The rapid expansion of Internet of Things (IoT) ecosystems has led to increasingly complex and heterogeneous network topologies. Traditional network monitoring and visualization tools rely on aggregated metrics or static representations, which fail to capture the evolving relationships and structural dependencies between devices. Although Graph Neural Networks (GNNs) offer a powerful way to learn from relational data, their internal representations often remain opaque and difficult to interpret for security-critical operations. Consequently, this work introduces an interpretable pipeline that generates directly visualizable low-dimensional representations by mapping high-dimensional embeddings onto a latent manifold. This projection enables the interpretable monitoring and interoperability of evolving network states, while integrated feature attribution techniques decode the specific characteristics shaping the manifold structure. The framework achieves a classification F1-score of 0.830 for intrusion detection while also highlighting phenomena such as concept drift. Ultimately, the presented approach bridges the gap between high-dimensional GNN embeddings and human-understandable network behavior, offering new insights for network administrators and security analysts.
Paper Structure (25 sections, 23 equations, 5 figures, 7 tables)

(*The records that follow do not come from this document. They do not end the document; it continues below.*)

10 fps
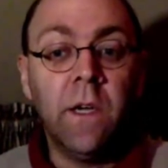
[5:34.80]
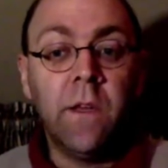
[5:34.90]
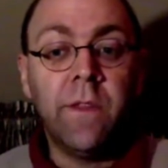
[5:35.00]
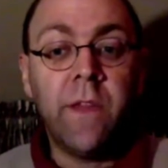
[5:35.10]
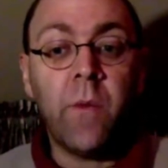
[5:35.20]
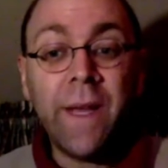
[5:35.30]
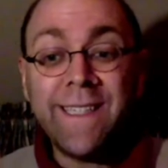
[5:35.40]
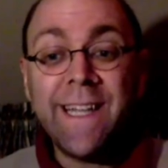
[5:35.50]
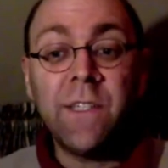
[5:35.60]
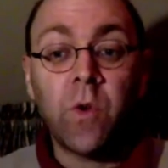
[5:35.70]
that we
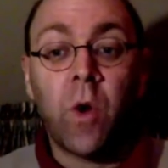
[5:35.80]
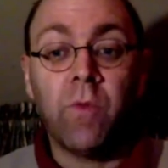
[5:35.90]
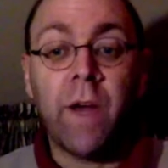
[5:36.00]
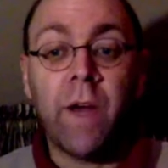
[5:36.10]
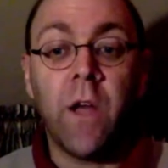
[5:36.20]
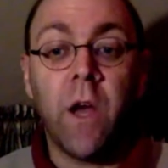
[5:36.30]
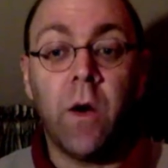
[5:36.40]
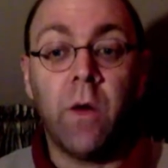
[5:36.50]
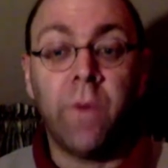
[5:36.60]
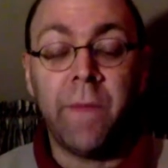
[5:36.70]
didn't already know
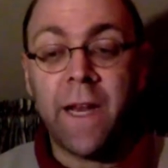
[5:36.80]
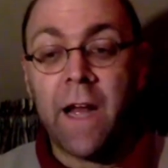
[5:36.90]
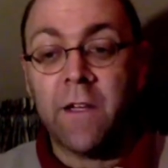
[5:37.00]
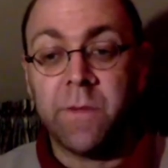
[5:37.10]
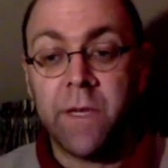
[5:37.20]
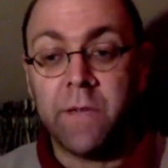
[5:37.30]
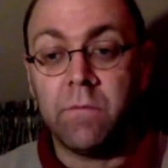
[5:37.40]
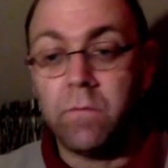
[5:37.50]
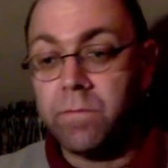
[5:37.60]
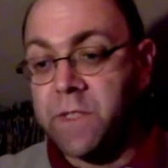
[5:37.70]
from the announcement
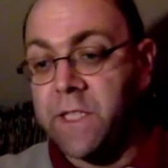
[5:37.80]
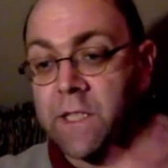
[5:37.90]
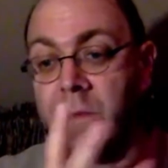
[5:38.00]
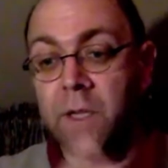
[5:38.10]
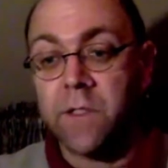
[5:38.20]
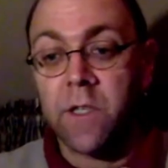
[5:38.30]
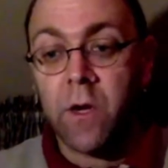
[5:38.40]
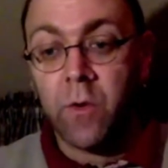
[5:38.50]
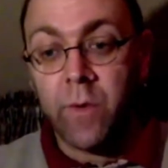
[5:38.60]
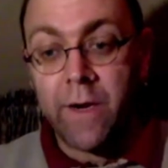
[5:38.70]
6 months ago or
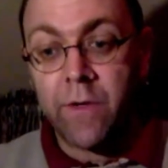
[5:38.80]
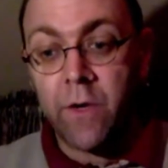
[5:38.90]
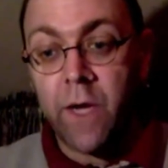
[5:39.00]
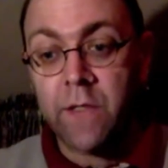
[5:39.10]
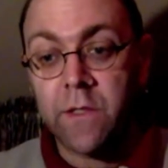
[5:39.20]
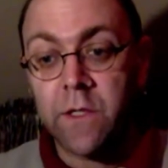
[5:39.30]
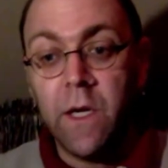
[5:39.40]
whatever it was.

This paper contains 25 sections, 23 equations, 5 figures, 7 tables.

Figures (5)

  • Figure 1: Overview of the proposed pipeline for IoT network topology and traffic flow representation. The system ingests raw network traffic and performs canonical flow identification via lexicographical ordering. It then constructs a multigraph representation and learns joint embeddings via a coupled GNN and P-UMAP architecture, and applies SHAP for feature attribution to explain the resulting visual insights.
  • Figure 2: Schematic of the proposed architecture integrating coupled GIN and P-UMAP for joint device and flow embedding. The model encodes node and edge features, enforces topological consistency, and reconstructs original attributes via dual decoders in an unsupervised setting, or classifies edges minimizing an asymmetric loss in a supervised setting.
  • Figure 3: Comparison of Ground Truth, Model Predictions, and Misclassification distribution. Top Row (Binary): Demonstrates clear separability between Benign and Attack traffic, with minimal errors (c). Bottom Row (Multiclass): Reveals structural overlaps between attack classes (e.g., Mirai and DoS), where errors are densely concentrated (f), indicating semantic ambiguity rather than model failure.
  • Figure 4: Evolution of latent embeddings across three temporal partitions (Mirai vs Dos) reveals the mechanism of performance degradation. (a) Initially, Mirai and DoS are topologically distinct. (b) The Mirai cluster begins to migrate towards the DoS region. (c) In the final stage, Mirai exhibits mimetic behavior, structurally overlapping with DoS. Red markers highlight misclassified instances, demonstrating that model errors are non-random and localized in the intersection zone between Mirai and DoS.
  • Figure 5: Multi-level interpretability dashboard of the learned GNN latent space. (Center) UMAP projection delineating density regions for DoS (Pink) and Mirai (Cyan). (Right) Global feature importance ranking for pure and intersection zones. (Left) Local SHAP feature attribution.